Last Updated: Friday - 09/24/2010
April 26, 2010
God's call came when she was only 3
With priests living on one side, nuns on the other, Ann Coster was immersed in Catholic environment
CHRIS MILLEREDMONTON - Finding one's true calling in life sometimes takes many years. Not so for Sister Ann Christine Coster, who had her life all planned out at an early age. She was only three years old when she first said she was going to be a nun.
WESTERN CATHOLIC REPORTER
"I was shopping with my mother, and this woman serving her asked me, 'What are you going to be when you grow up?' I told her that I'm going to be a nun. Well, this was a big shock to my mother. Obviously I didn't know what it meant at that time, but as we got to know the sisters, I always got the feeling there was a call there," said Coster, an Ursuline of Jesus.
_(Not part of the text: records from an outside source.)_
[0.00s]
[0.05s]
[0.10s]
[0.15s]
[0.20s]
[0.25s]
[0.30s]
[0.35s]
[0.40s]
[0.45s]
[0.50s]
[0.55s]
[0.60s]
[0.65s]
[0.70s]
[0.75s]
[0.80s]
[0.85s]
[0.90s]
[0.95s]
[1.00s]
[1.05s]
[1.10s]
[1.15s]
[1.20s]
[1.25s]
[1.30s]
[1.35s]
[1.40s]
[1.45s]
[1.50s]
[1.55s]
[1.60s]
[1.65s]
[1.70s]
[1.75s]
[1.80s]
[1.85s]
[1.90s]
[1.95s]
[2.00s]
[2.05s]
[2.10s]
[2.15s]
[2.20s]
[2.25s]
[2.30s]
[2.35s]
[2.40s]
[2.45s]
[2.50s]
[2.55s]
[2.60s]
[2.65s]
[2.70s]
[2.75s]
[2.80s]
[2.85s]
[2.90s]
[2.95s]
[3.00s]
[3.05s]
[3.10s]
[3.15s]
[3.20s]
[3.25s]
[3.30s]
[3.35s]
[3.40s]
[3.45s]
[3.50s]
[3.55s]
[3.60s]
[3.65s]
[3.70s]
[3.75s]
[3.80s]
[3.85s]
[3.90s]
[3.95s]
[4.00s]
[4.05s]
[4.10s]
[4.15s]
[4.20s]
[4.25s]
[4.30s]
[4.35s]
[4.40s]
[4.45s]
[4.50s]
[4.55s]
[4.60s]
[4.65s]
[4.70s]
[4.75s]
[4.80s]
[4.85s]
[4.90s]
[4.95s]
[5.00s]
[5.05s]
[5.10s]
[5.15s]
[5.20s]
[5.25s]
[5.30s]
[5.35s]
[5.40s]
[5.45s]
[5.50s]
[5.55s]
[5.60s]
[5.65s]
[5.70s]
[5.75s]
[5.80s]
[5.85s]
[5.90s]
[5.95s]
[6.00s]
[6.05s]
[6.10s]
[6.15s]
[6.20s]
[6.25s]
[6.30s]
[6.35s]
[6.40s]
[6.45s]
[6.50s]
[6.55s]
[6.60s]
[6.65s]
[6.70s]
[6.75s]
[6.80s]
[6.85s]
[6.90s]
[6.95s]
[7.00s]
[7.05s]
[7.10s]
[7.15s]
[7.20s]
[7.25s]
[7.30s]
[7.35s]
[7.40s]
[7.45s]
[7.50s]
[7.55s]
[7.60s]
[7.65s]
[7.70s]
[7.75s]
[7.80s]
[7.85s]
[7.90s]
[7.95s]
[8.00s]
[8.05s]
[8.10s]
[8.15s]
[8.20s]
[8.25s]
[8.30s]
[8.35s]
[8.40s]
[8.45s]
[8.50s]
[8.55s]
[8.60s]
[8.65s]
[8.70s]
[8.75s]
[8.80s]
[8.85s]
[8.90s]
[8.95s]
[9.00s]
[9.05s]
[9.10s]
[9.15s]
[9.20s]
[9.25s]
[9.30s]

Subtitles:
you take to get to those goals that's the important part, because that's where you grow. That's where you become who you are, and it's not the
The third of six children, Coster was born in London, England, in 1942, during the Second World War. Her mother had converted to Catholicism, but stopped going to Mass because she was afraid of the local priest, a strict man. Coster's father urged his wife to return to the Church and eventually the whole family started attending Mass.
"On both sides of the family there were converts to Catholicism. My father actually helped my mother come back to the Church, strangely enough, and then he became a Catholic himself," Coster said.
When she was only four, her father, at the request of the parish priest, took over caretaker responsibilities of a Catholic school.
"We had the priests living on one side of us, and the sisters living on the other side, the Ursulines of Jesus. As we grew up, we were very much immersed with the whole ambience of the Catholic Church, with the priests and the sisters," said Coster. "The sisters would come into the schoolyard, and we often saw them walking around saying the rosary and going into the church. I guess all of that was part of my growing up."
VISIT THE CONVENT
As children, her brothers and sisters spoke of their futures and building a mansion when they got older. Coster, however, told her siblings that they would have to visit her in the convent.
"All of my life, when I look back, I can see this movement of the Lord within me. I can't say there was a big revelation at any stage, but there was always that call. It was there quietly working."
At age 11, she went to the Ursulines' boarding school in Liverpool. Her parents were convinced her longing to be a nun would pass, but they supported her nonetheless. She attended school for six years.
Upon completion of boarding school, she worked as a pre-training nurse at a nursing home in South Wales. Working in the nursing home, she saw the sisters in different ways, foibles and all. Disappointed by their way of life, she questioned whether becoming a sister was the right thing to do.
"I expected them to be perfect. When I saw the sisters in Liverpool, they weren't perfect either," said Coster. "She (the regional superior) told me, 'Remember, you make your life what you want it to be, not the way others are living it.'"
Her regional superior's advice influenced Coster. In 1961 she entered St. Margaret's Convent in Edinburgh, Scotland. There she began to understand what the Ursulines were all about.
A French priest, Father Louis-Marie Baudouin, and Sister Charlotte-Gabrielle Ranfray had founded the order. The international women's congregation allowed the Holy Spirit to urge them to be the image and presence of Christ.
"Their whole charism of the adoration of the Incarnate Word, being Christ in the world today, really began to let me see this is where I was being called to all these years. Whenever there was a doubt, I felt there was always a thread pulling me back again onto the right path."
Coster always dreamed of going to Africa but never did. Instead, in 1986, she came to Canada.
ENTERING THE UNKNOWN
"I was given three months to decide whether to come to Canada. I knew that I wouldn't say 'no' because it's part of my vow of obedience, but it was a real struggle to know how I would do it. I had no idea what I was being asked to do."
She came to the Prince George Diocese as a frontier apostle, teaching at Sacred Heart School in Prince George. She loved the new posting and felt right at home the minute she arrived.
The Ursulines' original ministries entailed education, nursing and support of priests. Now they do parish pastoral ministry, catechesis, hospital chaplaincy, counselling, holistic therapies and working with the marginalized.
Coster's expertise took her to many places throughout Western Canada. She spent four years in Prince George; two years in Dawson Creek; about a year in Edmonton; and six years in Chetwynd, B.C. She became a Canadian citizen in 1996. In 2000, she returned to Edmonton and has been here ever since.
There were at least 17 Ursulines of Jesus when she came to Edmonton; now only nine remain. The hopeful news for the order is it has several younger members in Cameroon and Latin America.
"We can see this trend throughout the Church. African priests are coming now to Canada. Before, we went to them as missionaries. Now they are coming to us as missionaries."